De início, vale ressaltar que a adolescência dessas jovens é ameaçada pela gravidez precoce. Isso porque, conforme dados do Instituto de geografia e estatística, de cada 5 bebês que nascem, um tem a mãe entre 15 e 19 anos. Com isso, percebe-se que a falta de informação acaba por gerar o abandono escolar, já que, com a chegada de um filho, fica mais difícil de conciliar os estudos com o cuidado do novo integrante da família. No futuro, essas adolescentes podem acabar dependentes de seu parceiro, visto que elas terão mais dificuldade em encontrar um emprego que possa dar uma estabilidade financeira em relação ao cuidado de seu filho, e com isso são mais suscetíveis a violência doméstica. Logo , medidas são necessárias para salvar a adolescência dessas meninas.
Além disso, a falta de conscientização realizada por meio de políticas públicas afetam diretamente a população mais pobre. É evidente que, jovens que possuem um poder aquisitivo maior tendem a ter um conjunto de informações muito mais sólido do que os adolescentes mais carentes, pois eles recebem uma maior gama de conhecimento acerca das consequências do sexo inseguro, já que, nas escolas particulares o assunto é mais reforçado do que em nas públicas ,em que o muitas vezes a estrutura é precária.

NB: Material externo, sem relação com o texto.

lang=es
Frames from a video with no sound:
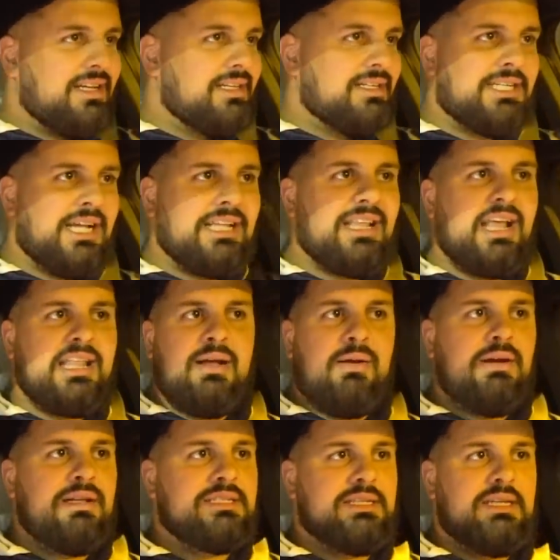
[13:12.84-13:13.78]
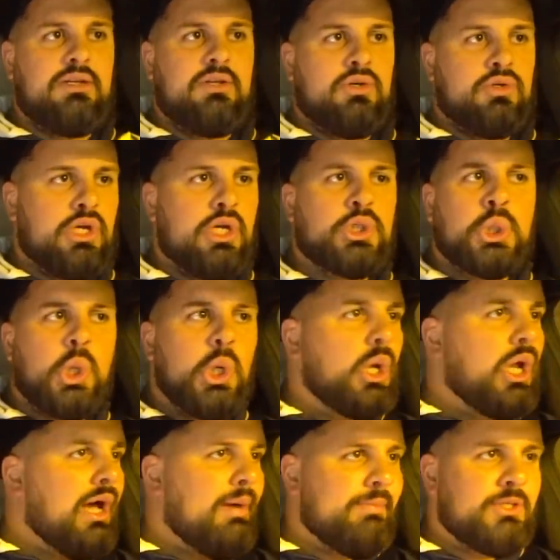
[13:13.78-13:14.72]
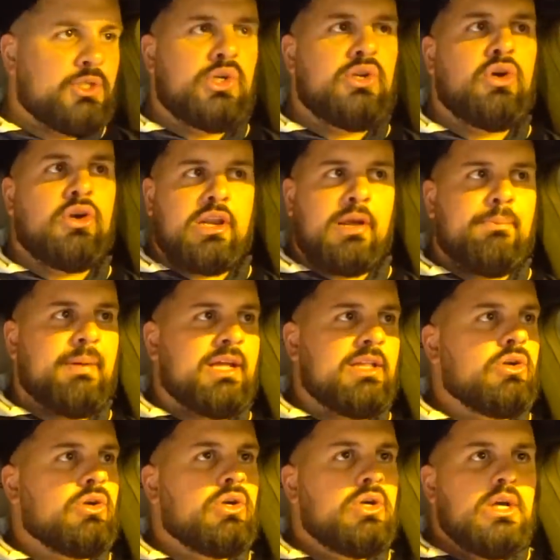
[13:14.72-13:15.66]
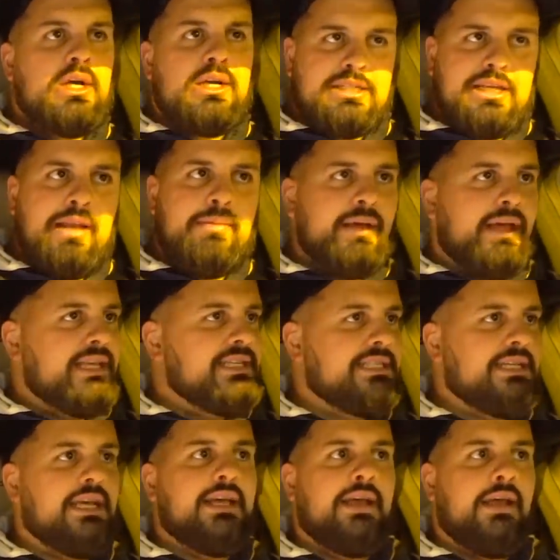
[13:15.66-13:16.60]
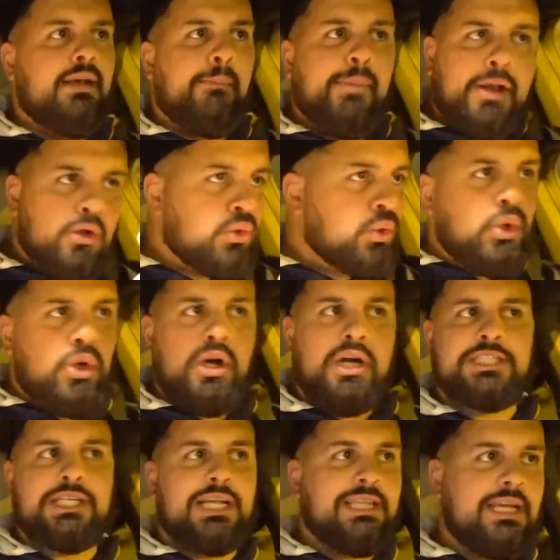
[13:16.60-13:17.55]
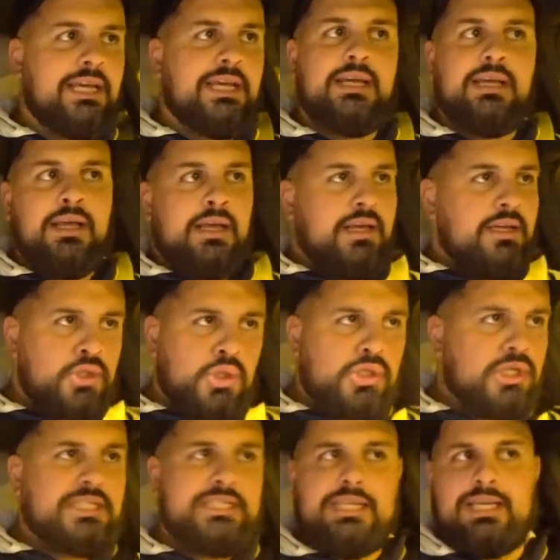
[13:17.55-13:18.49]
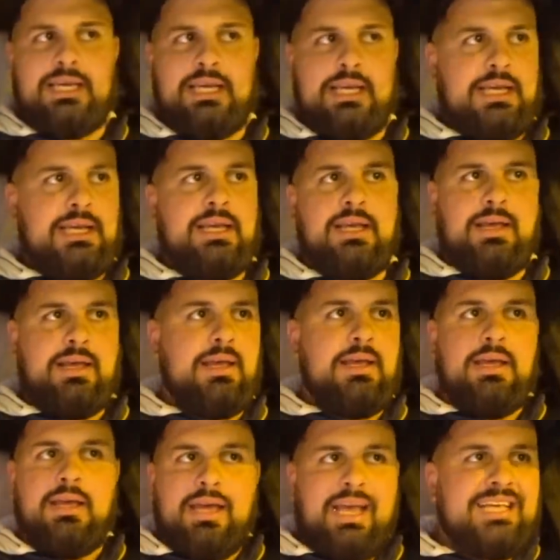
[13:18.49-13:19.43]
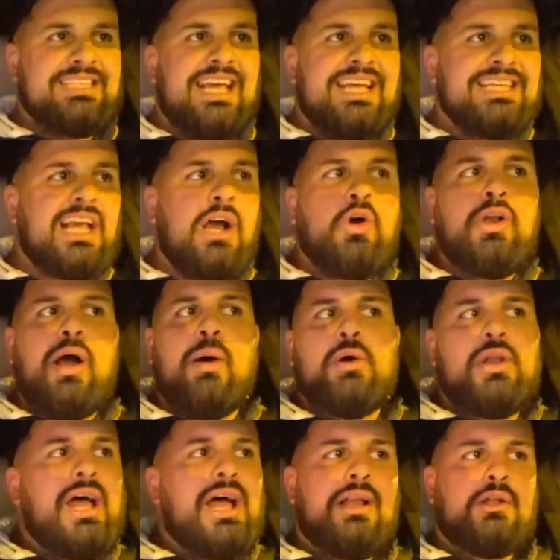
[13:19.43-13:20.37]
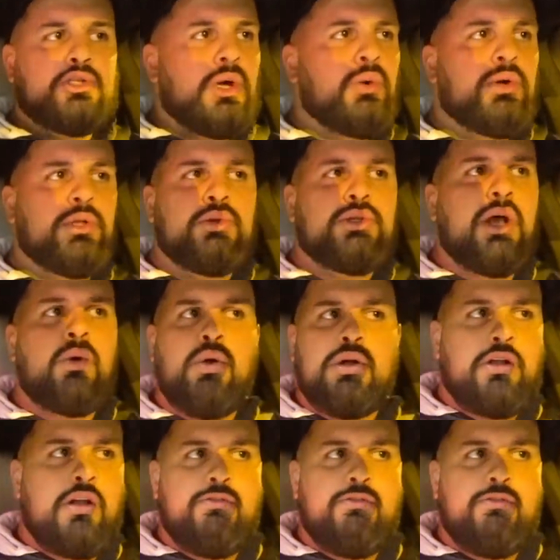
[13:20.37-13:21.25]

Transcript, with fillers: eh, ya está establecido. O sea, yo a Misionero respeto. Si él me dice, pelotudo, callate, yo ya sé que es, algo laboral. O sea, cuando vos estás jugando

Dessa forma, o índice de meninas grávidas em famílias mais pobres acaba por ser mais alto, e por elas não terem o diálogo necessário sobre essa problemática em casa, atrasam exames necessários para a descoberta de doenças que podem ser fatais para o bebê no início da gravidez.
Em virtude dos fatos mencionados, é necessário a redução da gravidez na adolescência. Portanto, cabe a governo informar a população mais jovem, por meio de aulas de educação sexual, as quais vão ser produzidas com base na faixa etária de cada ano escolar , através de material feito e autorizado pelo Ministério da Educação. Além disso , através de campanhas nas escolas , promovidas pelo Ministério da Saúde , afim de conscientizar a população a respeito da importância de prevenir a gravidez na adolescência.